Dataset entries

● ● ●

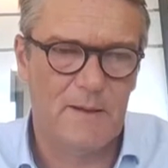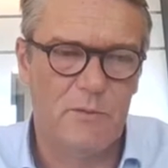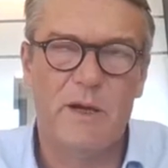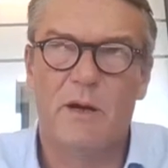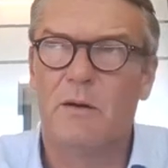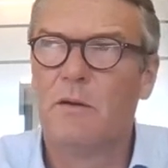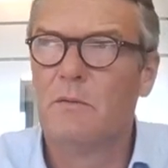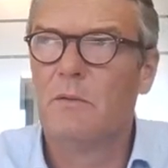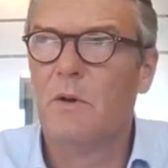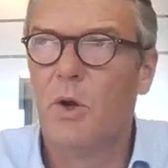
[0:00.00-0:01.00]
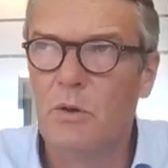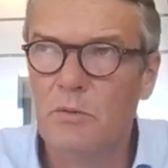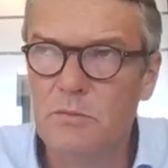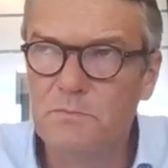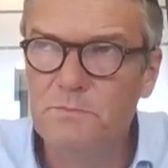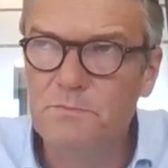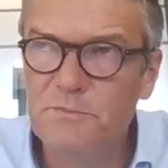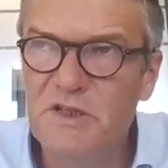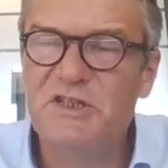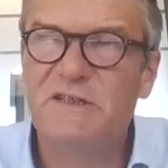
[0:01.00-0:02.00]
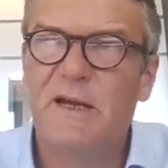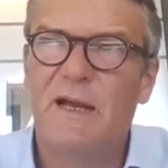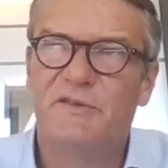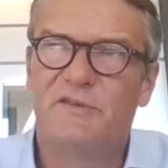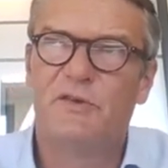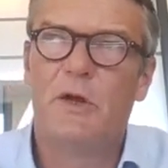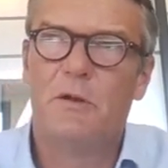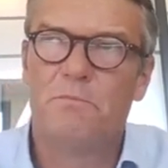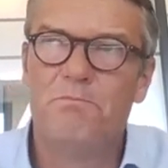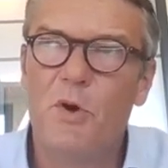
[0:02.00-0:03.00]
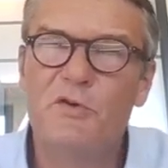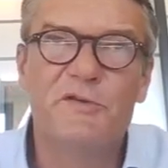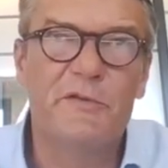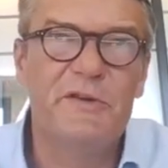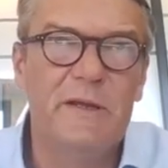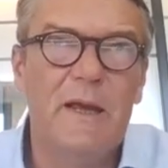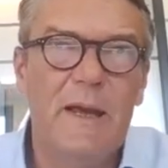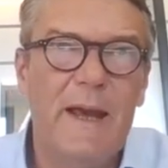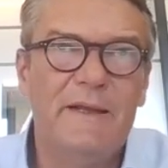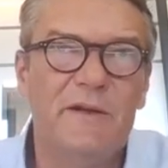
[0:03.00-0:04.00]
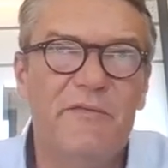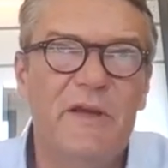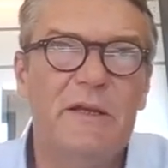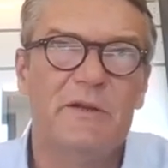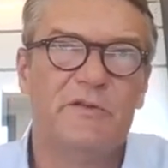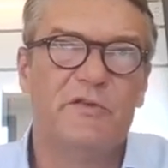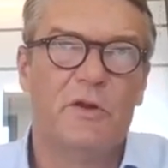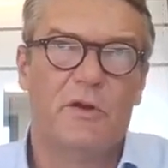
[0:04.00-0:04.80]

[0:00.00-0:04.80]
We are all digitized. Most of the intervenients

● ● ●

How to complete this task: Each entry above must be printed exactly, apart from its pictures.

Expected output:
[0:00.00-0:01.00]
[0:01.00-0:02.00]
[0:02.00-0:03.00]
[0:03.00-0:04.00]
[0:04.00-0:04.80]

[0:00.00-0:04.80]
We are all digitized. Most of the intervenients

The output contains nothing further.